No pictures go in the copy; retype exactly the lines from the one with "[0:00.00-0:04.75]" through the last line of the records.

■ Listed records ■
----
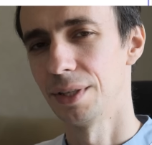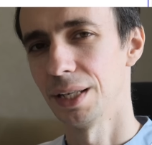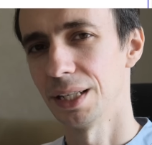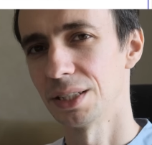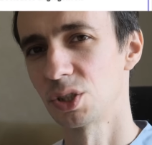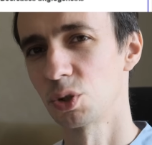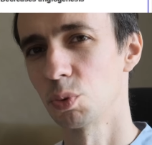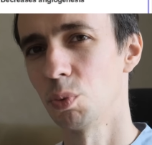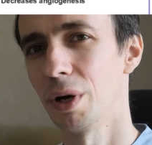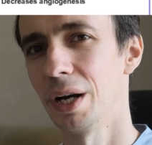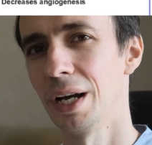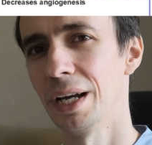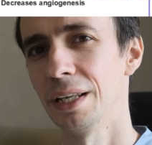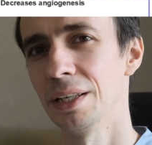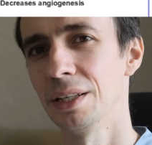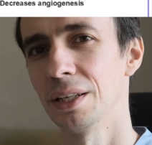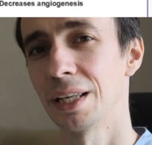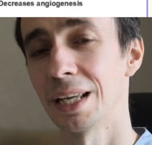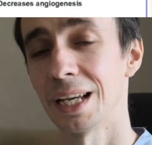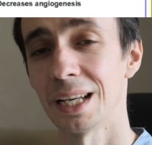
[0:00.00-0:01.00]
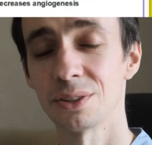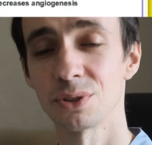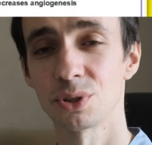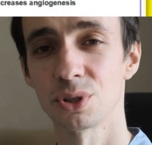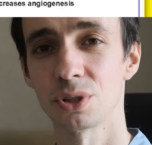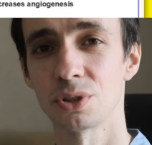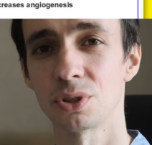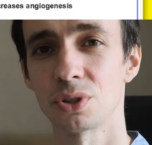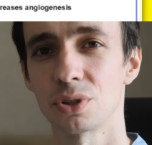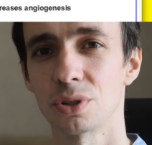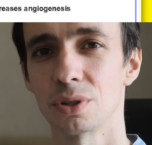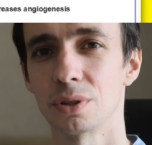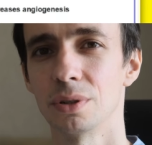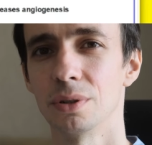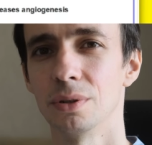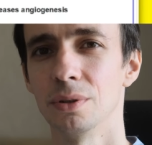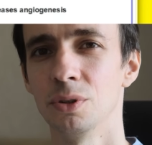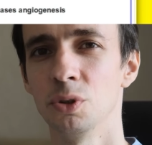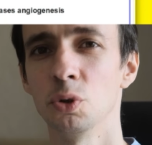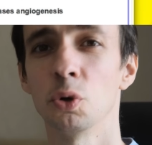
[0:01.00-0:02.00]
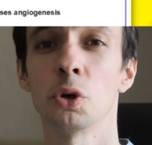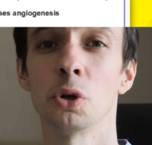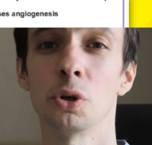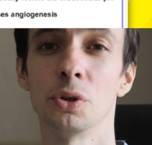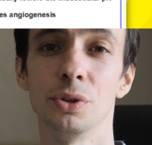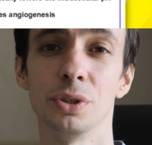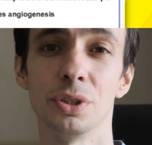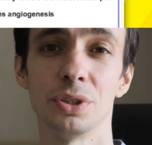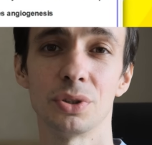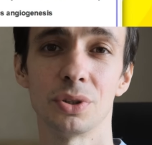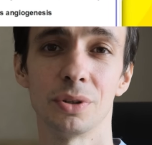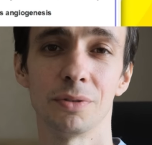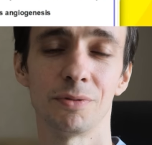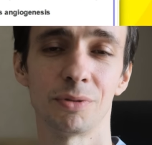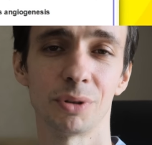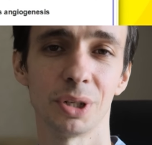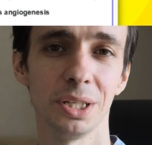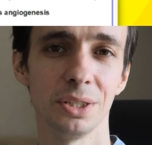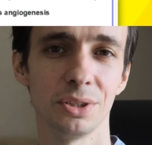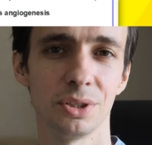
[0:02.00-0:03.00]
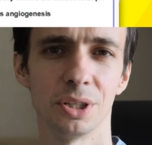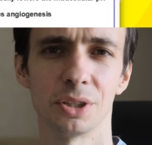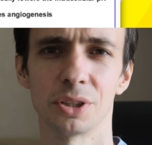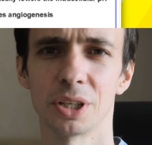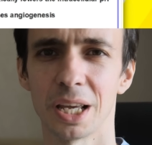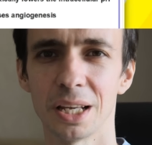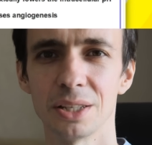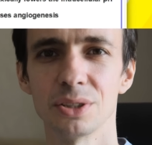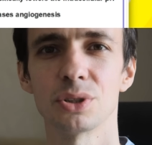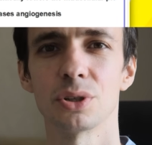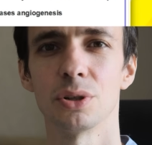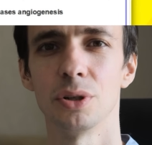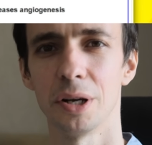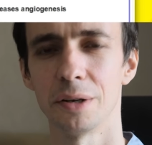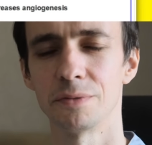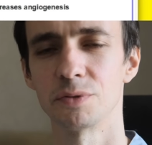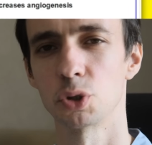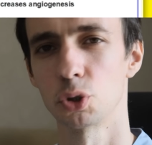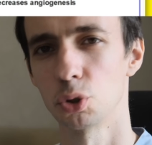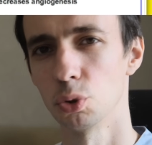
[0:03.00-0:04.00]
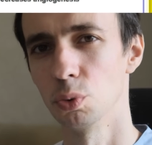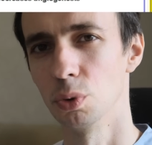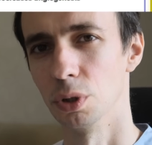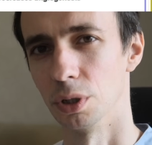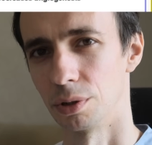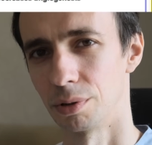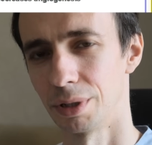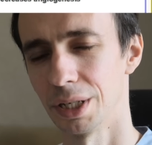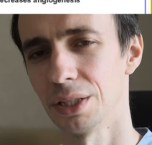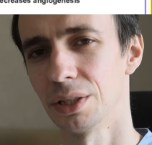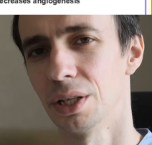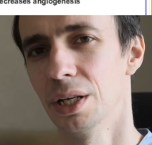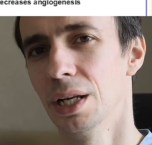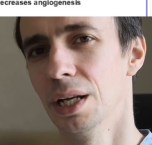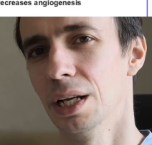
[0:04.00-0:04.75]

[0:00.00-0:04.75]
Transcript: That's why cancers, you heard this phrase that cancer loves sugar, right?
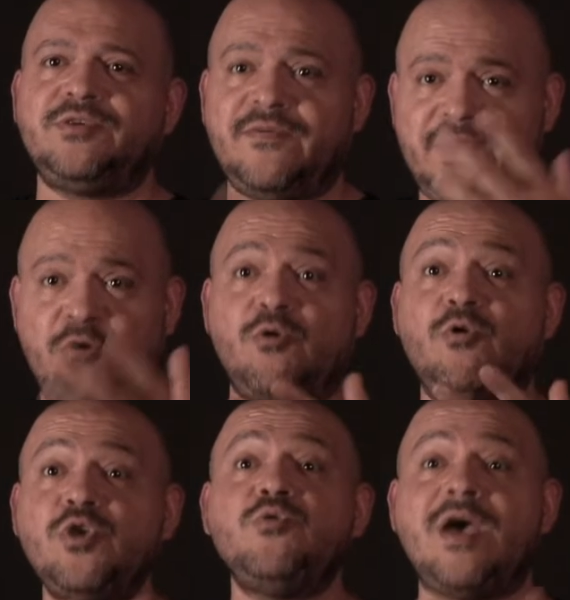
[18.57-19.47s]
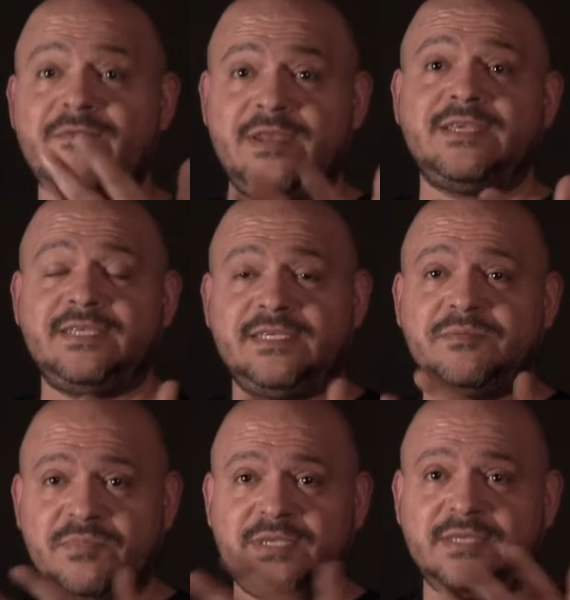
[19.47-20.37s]
or you have an
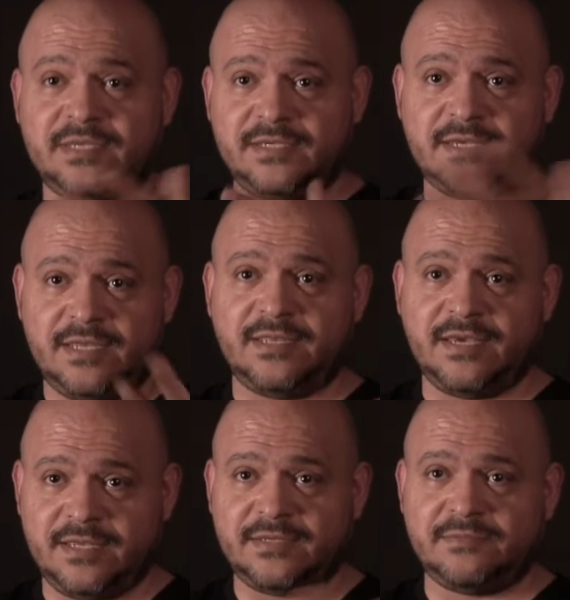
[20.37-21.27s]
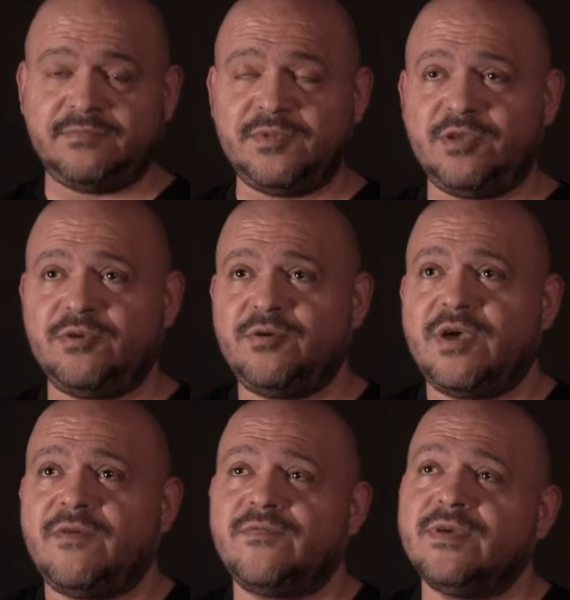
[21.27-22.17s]
existing business, and you
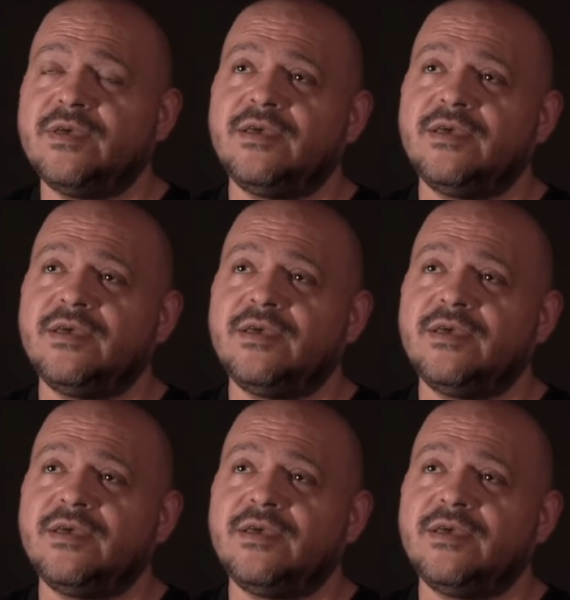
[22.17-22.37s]
have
----
■ Answer space ■
[0:00.00-0:04.75]
Transcript: That's why cancers, you heard this phrase that cancer loves sugar, right?
[18.57-19.47s]
[19.47-20.37s]
or you have an
[20.37-21.27s]
[21.27-22.17s]
existing business, and you
[22.17-22.37s]
have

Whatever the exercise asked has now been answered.